• [STUDY MATERIAL]
_ _ _ _ _ _ _

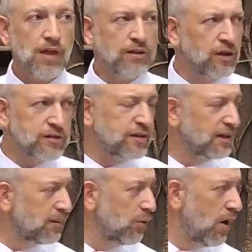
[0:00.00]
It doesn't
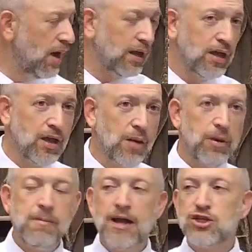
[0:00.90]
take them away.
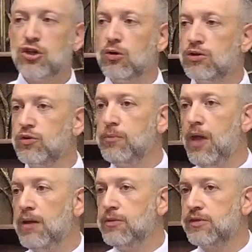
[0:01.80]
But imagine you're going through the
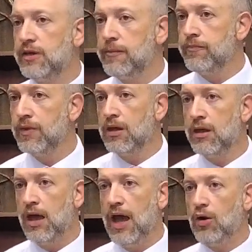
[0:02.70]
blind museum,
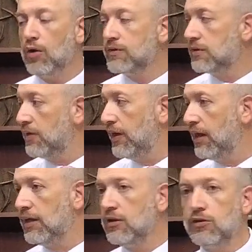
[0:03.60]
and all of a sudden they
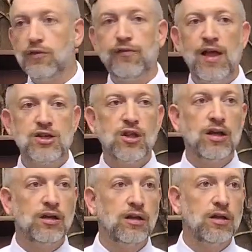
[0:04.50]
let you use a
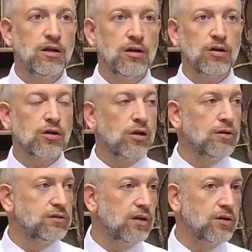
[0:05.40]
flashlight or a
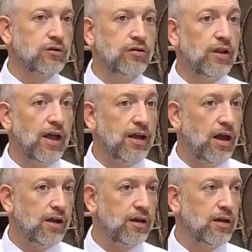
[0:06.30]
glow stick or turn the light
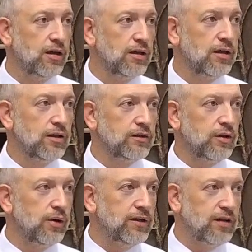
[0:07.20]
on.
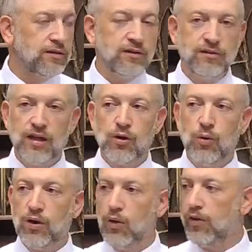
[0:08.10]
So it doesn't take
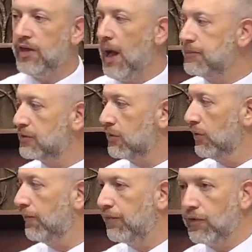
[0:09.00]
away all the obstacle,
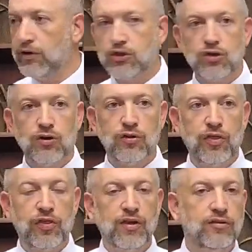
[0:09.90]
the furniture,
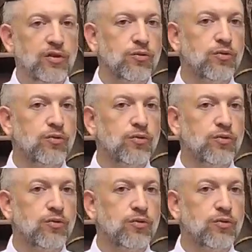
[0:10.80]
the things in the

_ _ _ _ _ _ _

• [TRY IT] Your copy should match the material above exactly, minus its pictures.

• [RESPONSE TO THIS EXERCISE]
[0:00.00]
It doesn't
[0:00.90]
take them away.
[0:01.80]
But imagine you're going through the
[0:02.70]
blind museum,
[0:03.60]
and all of a sudden they
[0:04.50]
let you use a
[0:05.40]
flashlight or a
[0:06.30]
glow stick or turn the light
[0:07.20]
on.
[0:08.10]
So it doesn't take
[0:09.00]
away all the obstacle,
[0:09.90]
the furniture,
[0:10.80]
the things in the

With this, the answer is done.